XCOR's Lynx suborbital vehicle
XCOR's Lynx suborbital vehicle


Congress has taken a major step for the U.S. commercial space launch industry by extending government indemnification of launches for another three years.

“Elimination of government indemnification would have driven launch business overseas,” said AIA President and CEO Marion C. Blakey. “In 2008 only six of the 28 worldwide commercial launches were conducted by U.S. companies, and America can’t afford to lose more of that business.”

The indemnification regime, set to expire on December 31, helps protect U.S. commercial launch services providers against catastrophic third-party liability claims resulting from FAA-licensed launch activities.

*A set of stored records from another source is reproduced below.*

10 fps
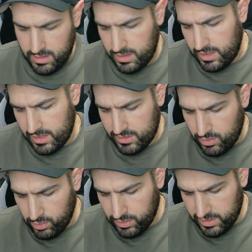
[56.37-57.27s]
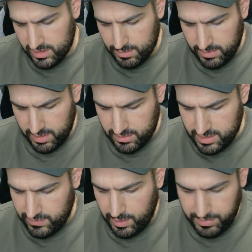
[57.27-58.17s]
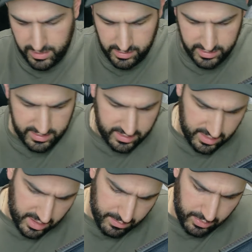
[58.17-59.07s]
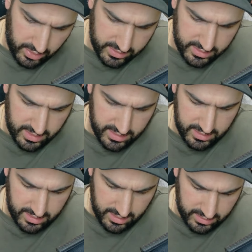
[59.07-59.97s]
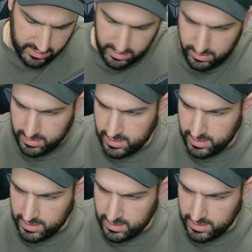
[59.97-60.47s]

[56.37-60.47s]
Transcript: it is cooler than some of the other stuff up there. Let's unbox this thing. So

Payment of claims is not automatic and no funds are committed to this regime.  Congressional approval is required for any payment.

“As space launch capabilities have been developed by other nations our share of commercial launches has decreased significantly, Blakey said. “Further loss of our commercial launch share could impact civil and national security payloads because the same U.S. companies also launch under government contracts.”

While today’s passage marks a very important step, AIA looks forward to working with Congress to make the indemnification regime permanent.  Since launch manifests can extend out for several years, the regime maintains continuity in the business environment and strengthens U.S. international competitiveness.

“The indemnification regime provides a level playing field in a very competitive global space launch market, since every other space faring nation provides some form of government indemnification to commercial launchers,” said Blakey.

[Editor’s Note: The bill has been signed into law by President Barack Obama.]